O Centrão dá as cartas do poder na Casa porque controla aproximadamente 200 dos 513 votos. Para que o adiamento das disputas seja aprovado é necessário o apoio de 308 deputados (três quintos dos votos), em duas votações. Sem o aval do Centrão, no entanto, a proposta corre o risco de ser derrubada. Maia ainda não marcou a sessão virtual para apreciação do texto.
Para Jonas Donizete, presidente da Frente Nacional de Prefeitos, o assunto é muito polêmico. “A entidade não tem uma posição fechada porque os prefeitos estão muito divididos. Quem vai para a reeleição é a favor de manter a data de 4 de outubro. Só esperamos que a Câmara decida rapidamente”, afirmou ele, que é prefeito de Campinas e filiado ao PSB.
Centrão teme desvalorização de recursos do fundo eleitoral
O Aliança pelo Brasil, partido que Bolsonaro quer criar, não pode participar das eleições deste ano porque ainda não conseguiu as assinaturas necessárias para sair do papel. O presidente afirmou que não se envolverá na campanha, mas a ideia é que seus aliados apoiem candidatos do Centrão.
Na segunda-feira (22), o presidente da Confederação Nacional dos Municípios, Glademir Aroldi (Progressistas) disse que esticar o prazo da campanha faria com que a saúde da população fosse submetida a maior risco. “Se ninguém sabe o que vai acontecer, não temos garantia nenhuma”, observou Aroldi, ao defender o adiamento das eleições para 2022.

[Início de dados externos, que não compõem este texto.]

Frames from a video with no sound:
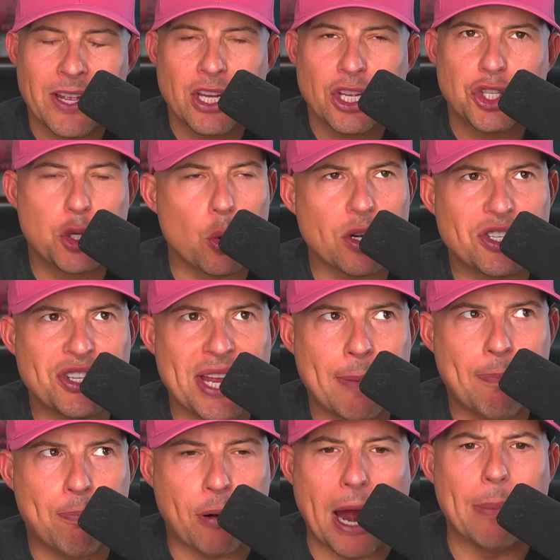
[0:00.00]
Stuart
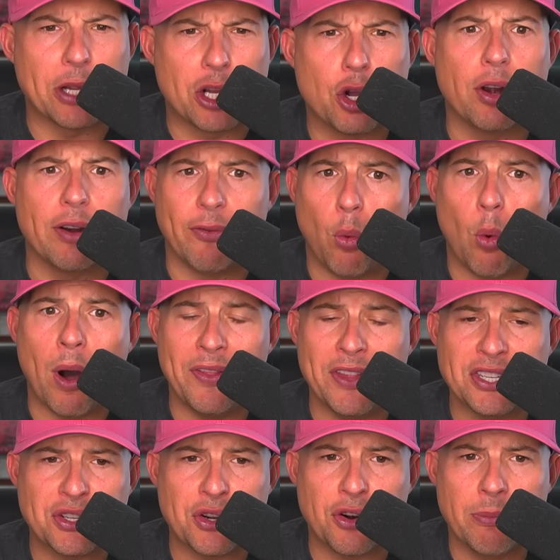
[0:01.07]
Sink probably could have won this
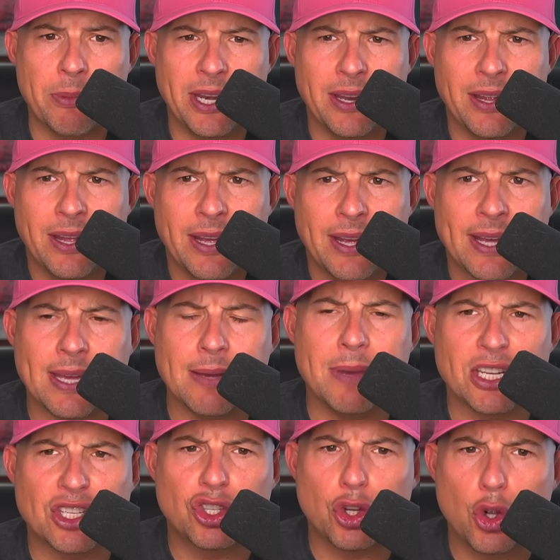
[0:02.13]
tournament. He
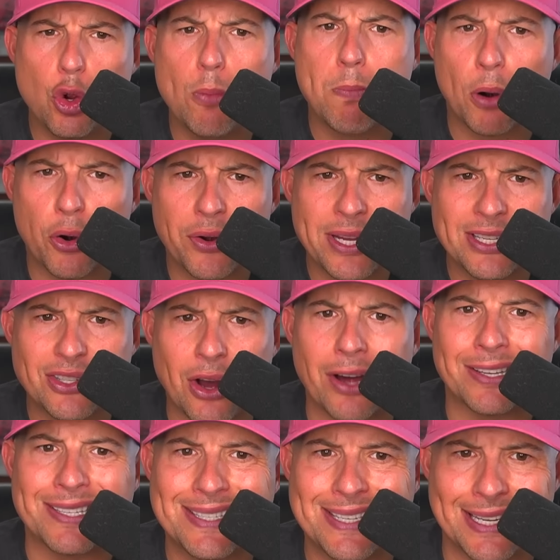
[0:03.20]
missed 2 birdies on
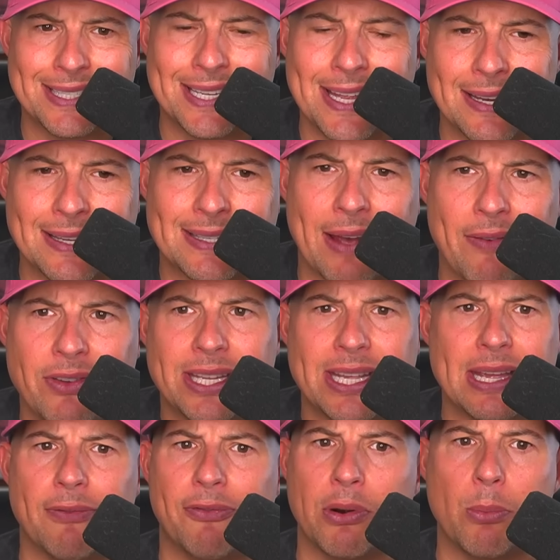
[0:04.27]
16 and
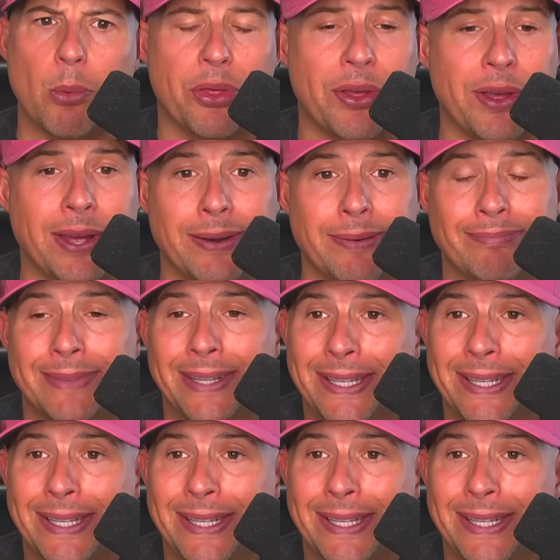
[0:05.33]
17 from within,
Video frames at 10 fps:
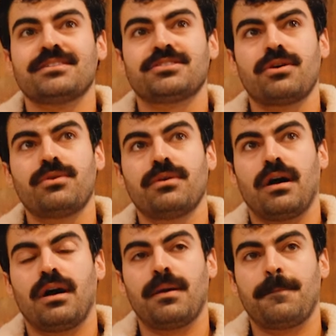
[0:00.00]
So,
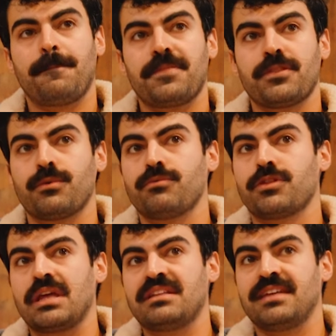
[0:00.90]
um, the
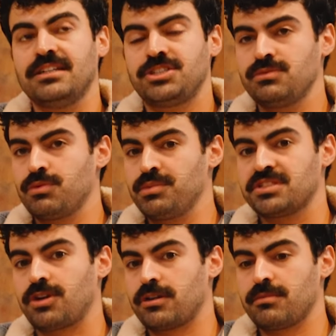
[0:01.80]
the intention when we
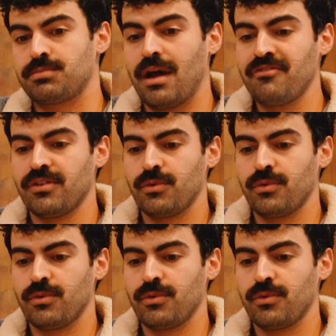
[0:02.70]
started Brev,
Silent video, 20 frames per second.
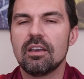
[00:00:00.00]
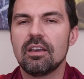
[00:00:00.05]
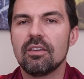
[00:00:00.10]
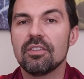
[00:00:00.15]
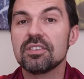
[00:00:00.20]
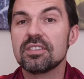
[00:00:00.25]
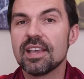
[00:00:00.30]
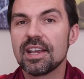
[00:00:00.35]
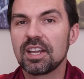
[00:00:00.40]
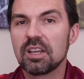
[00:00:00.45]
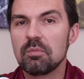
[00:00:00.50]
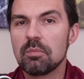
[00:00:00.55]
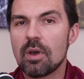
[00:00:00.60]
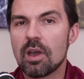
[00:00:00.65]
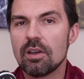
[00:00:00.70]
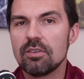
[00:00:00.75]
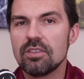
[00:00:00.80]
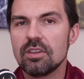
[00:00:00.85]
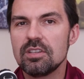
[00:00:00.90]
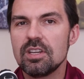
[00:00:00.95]
The second
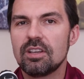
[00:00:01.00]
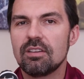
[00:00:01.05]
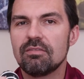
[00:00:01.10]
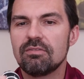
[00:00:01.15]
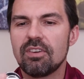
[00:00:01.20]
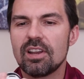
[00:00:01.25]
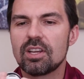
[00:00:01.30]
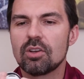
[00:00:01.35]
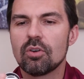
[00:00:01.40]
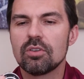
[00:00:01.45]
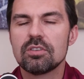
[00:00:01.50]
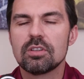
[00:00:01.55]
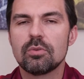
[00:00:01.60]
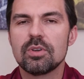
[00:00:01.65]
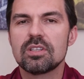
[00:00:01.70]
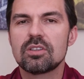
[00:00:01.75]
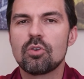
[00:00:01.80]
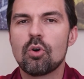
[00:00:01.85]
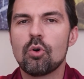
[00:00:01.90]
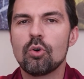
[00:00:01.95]
mode that you can flick onto
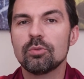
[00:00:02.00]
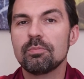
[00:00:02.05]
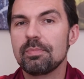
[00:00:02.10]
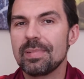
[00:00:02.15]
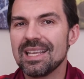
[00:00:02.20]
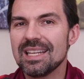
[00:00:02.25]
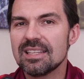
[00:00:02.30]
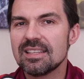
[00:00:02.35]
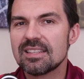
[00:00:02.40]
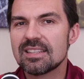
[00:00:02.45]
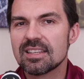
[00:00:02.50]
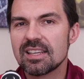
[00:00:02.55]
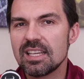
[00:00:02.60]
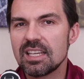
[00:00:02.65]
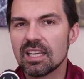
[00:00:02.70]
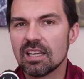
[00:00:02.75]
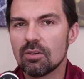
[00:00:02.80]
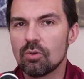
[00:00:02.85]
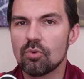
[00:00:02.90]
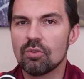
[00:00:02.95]
is called pin
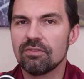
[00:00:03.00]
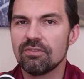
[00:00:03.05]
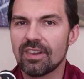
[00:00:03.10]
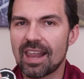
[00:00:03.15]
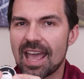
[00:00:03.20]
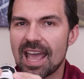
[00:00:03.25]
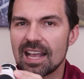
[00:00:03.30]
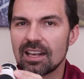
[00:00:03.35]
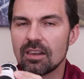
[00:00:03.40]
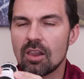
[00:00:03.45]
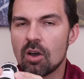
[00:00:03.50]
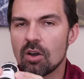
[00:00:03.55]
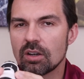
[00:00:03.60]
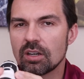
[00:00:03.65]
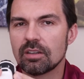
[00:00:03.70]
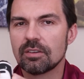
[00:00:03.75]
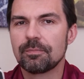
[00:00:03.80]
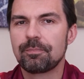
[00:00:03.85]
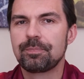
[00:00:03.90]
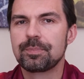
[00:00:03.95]
seeker or flag lock.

“Há grande pressão dos prefeitos atuais, candidatos à reeleição, e dos que querem fazer seu sucessor. Eles estão fortalecidos nesse momento e acham que, depois, vão se revelar problemas porque haverá escassez de recursos”, constatou o deputado Arnaldo Jardim (SP), líder da bancada do Cidadania.
Até mesmo no Supremo Tribunal Federal (STF) há divergências sobre a conveniência de se esticar a campanha. Nos bastidores, dois magistrados disseram à reportagem que seria melhor o Tribunal Superior Eleitoral (TSE) não entrar nesse debate político, deixando tudo a cargo do Congresso.
O presidente do TSE, Luís Roberto Barroso, observou, porém, que a votação no Senado acolheu sugestão encaminhada pela Corte após recomendação de médicos. “Não era uma vontade política nossa, mas apenas o encaminhamento de um entendimento uníssono de todos os médicos, cientistas, epidemiologistas infectologistas que pudemos ouvir”, argumentou Barroso. “Todos recomendaram a conveniência de se adiar as eleições por algumas semanas, pela convicção de que em setembro a curva já estará decrescente”.
Com preocupação de que houvesse “desvalorização” dos recursos do fundo eleitoral, que financiam as campanhas, assessores de deputados chegaram a enviar consulta por escrito ao TSE para perguntar se esse dinheiro — um bolo de R$ 2 bilhões, distribuído entre as siglas — poderia ser aplicado em bancos até a definição do imbróglio sobre a data das disputas. Até hoje não receberam resposta.